Evaluating Perception in ADAS/AD: False Alarms, Recall, Precision

Abstract

This White Paper explains what performance means in a machine-learning system and what key performance indicators (KPIs) are used to evaluate the effectiveness of one machine-learning model over another. Within the context of perception systems for advanced driver assistance systems (ADAS), this White Paper will analyze the various KPIs and how they translate to real-world driving scenarios. This document provides the reader with a greater understanding of KPIs such as recall, precision and specificity and also explains concepts such as true positive, true negative, false negative, false positive and confusion matrix.

Class Labels and the Confusion Matrix

Sensitivity, specificity, precision and recall are a few KPIs used to evaluate the performance of an object detection and classification model in machine learning. Before understanding these KPIs and how they should be interpreted, knowledge of positive and negative class labels and confusion matrices is a prerequisite.

True positive is an outcome where the model correctly predicts a positive output. True negative is an outcome where the model correctly predicts a negative output.
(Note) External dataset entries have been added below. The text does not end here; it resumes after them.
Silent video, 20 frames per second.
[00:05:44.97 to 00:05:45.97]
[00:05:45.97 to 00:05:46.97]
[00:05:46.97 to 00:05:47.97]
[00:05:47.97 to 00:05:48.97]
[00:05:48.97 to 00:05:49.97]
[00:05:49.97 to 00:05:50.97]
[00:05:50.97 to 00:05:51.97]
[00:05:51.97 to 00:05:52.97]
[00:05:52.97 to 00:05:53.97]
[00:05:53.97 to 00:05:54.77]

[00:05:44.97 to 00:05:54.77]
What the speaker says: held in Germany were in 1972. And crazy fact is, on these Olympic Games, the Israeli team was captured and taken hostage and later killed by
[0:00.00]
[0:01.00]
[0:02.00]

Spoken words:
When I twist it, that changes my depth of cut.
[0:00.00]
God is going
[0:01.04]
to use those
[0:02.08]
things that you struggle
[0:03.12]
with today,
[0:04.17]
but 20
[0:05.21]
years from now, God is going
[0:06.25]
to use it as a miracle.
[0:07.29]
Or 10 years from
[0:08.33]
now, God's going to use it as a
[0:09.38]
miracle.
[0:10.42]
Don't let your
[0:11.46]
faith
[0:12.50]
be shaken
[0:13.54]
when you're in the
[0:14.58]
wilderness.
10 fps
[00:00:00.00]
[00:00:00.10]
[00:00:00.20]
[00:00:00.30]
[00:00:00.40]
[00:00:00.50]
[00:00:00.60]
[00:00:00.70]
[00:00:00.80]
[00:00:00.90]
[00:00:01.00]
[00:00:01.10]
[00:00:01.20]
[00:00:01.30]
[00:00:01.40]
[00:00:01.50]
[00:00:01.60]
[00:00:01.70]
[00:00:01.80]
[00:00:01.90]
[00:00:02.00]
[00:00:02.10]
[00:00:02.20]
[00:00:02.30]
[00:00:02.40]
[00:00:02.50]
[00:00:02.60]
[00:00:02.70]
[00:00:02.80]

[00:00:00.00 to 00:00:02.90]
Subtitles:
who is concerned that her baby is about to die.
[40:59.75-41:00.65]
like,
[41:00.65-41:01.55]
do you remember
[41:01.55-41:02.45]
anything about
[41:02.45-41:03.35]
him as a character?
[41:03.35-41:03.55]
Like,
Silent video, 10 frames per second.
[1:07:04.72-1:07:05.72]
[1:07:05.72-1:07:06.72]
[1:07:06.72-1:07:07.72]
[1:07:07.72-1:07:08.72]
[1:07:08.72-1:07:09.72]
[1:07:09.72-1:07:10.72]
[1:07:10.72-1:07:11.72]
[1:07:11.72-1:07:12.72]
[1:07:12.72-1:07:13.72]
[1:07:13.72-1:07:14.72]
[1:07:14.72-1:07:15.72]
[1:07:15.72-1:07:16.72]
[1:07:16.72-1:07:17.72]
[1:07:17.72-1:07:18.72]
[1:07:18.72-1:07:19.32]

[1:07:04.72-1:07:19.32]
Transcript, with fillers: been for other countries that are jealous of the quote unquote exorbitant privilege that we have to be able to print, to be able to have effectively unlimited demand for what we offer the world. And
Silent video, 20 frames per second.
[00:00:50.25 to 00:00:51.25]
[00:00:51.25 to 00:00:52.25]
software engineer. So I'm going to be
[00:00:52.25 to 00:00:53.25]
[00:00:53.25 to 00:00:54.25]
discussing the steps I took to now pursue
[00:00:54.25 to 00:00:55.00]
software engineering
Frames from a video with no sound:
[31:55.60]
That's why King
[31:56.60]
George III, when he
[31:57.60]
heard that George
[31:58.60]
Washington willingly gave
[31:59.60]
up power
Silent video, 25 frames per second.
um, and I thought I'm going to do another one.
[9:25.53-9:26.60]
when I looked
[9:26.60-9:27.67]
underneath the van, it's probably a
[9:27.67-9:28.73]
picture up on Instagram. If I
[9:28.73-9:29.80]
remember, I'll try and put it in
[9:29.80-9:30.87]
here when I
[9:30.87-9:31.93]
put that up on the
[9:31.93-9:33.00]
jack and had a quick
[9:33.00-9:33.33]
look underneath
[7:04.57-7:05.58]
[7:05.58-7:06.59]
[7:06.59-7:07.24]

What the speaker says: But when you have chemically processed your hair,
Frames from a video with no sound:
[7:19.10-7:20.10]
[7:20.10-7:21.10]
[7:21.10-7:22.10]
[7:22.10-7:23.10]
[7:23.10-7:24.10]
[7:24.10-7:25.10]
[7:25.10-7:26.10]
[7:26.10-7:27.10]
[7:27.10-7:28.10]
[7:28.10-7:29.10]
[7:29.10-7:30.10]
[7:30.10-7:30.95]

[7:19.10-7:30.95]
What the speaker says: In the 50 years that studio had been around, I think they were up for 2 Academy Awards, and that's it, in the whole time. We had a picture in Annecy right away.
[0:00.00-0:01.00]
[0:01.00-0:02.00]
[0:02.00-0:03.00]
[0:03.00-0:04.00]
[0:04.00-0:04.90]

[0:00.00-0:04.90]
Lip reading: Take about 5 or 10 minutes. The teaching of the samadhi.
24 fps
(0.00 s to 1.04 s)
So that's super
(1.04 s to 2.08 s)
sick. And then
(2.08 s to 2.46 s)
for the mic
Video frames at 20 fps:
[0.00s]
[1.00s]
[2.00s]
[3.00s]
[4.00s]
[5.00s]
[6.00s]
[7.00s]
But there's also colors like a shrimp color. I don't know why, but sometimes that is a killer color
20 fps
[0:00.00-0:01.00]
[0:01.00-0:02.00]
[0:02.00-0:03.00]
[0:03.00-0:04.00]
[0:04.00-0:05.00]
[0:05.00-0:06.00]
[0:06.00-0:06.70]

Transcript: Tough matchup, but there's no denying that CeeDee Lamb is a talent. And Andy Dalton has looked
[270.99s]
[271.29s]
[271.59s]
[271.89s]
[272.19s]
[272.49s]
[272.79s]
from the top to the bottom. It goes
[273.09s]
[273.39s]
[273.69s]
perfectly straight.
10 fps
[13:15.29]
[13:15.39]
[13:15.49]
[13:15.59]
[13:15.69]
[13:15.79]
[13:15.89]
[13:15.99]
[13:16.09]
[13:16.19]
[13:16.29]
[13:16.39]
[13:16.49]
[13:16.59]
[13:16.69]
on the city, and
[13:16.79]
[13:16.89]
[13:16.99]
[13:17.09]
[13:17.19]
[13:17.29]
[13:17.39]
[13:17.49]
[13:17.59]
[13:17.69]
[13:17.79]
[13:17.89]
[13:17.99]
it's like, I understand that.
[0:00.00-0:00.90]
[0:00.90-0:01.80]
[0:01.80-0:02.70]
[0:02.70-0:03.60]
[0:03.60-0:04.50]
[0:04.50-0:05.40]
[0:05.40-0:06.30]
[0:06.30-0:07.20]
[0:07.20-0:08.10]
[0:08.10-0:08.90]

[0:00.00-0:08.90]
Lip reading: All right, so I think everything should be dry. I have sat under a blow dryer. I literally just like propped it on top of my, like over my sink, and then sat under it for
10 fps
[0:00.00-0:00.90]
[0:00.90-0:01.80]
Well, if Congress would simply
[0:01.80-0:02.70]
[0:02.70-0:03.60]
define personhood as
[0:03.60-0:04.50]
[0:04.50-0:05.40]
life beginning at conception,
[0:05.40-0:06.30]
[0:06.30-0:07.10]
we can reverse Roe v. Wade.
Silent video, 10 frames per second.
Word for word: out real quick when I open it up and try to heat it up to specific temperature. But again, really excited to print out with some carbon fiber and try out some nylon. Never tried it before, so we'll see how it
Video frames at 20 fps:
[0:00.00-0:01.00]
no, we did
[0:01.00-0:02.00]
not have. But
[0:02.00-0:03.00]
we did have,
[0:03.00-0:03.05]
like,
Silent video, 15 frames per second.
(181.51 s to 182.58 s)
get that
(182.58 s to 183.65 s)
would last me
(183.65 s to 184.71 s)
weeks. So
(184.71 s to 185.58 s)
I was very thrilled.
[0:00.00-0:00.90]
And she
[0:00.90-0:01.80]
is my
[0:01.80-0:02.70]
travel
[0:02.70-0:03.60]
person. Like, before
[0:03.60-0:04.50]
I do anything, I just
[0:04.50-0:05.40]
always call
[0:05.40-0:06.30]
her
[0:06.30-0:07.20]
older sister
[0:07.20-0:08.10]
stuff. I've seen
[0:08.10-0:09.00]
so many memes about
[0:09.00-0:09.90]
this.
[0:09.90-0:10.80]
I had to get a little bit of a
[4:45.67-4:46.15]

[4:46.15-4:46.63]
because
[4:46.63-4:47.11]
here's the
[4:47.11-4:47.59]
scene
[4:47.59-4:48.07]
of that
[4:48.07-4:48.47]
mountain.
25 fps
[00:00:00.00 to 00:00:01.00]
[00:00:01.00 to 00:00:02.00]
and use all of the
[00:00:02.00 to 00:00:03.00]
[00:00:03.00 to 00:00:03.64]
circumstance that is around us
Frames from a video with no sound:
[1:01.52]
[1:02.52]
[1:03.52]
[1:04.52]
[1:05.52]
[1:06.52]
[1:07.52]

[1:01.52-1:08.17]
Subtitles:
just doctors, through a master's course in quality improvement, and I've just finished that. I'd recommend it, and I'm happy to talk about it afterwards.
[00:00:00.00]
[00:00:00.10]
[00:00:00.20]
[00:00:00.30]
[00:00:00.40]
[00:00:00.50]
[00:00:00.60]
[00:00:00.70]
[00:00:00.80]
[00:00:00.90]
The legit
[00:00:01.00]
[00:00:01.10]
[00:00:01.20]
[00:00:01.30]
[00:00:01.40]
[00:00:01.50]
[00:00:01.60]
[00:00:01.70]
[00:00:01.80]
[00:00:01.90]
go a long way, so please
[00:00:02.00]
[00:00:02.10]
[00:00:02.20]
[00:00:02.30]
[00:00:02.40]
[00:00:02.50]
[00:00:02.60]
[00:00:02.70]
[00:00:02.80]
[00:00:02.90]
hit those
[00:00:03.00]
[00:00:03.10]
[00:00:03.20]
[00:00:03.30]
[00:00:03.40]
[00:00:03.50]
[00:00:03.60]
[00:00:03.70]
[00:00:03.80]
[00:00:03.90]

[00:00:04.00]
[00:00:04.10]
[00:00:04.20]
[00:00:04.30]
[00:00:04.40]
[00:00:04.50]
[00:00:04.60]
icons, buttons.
The predicted result is the same as the actual output for true positive and true negative instances. The actual output is also known as “ground truth.”

False positive is an outcome where the model predicts a positive output, but a negative output is observed. Conversely, a false negative is an outcome where the model predicts a negative output, but a positive output is observed. To understand these concepts, consider an insurance company that uses machine learning to determine if a driver will get into an accident and uses the below dataset to train its model.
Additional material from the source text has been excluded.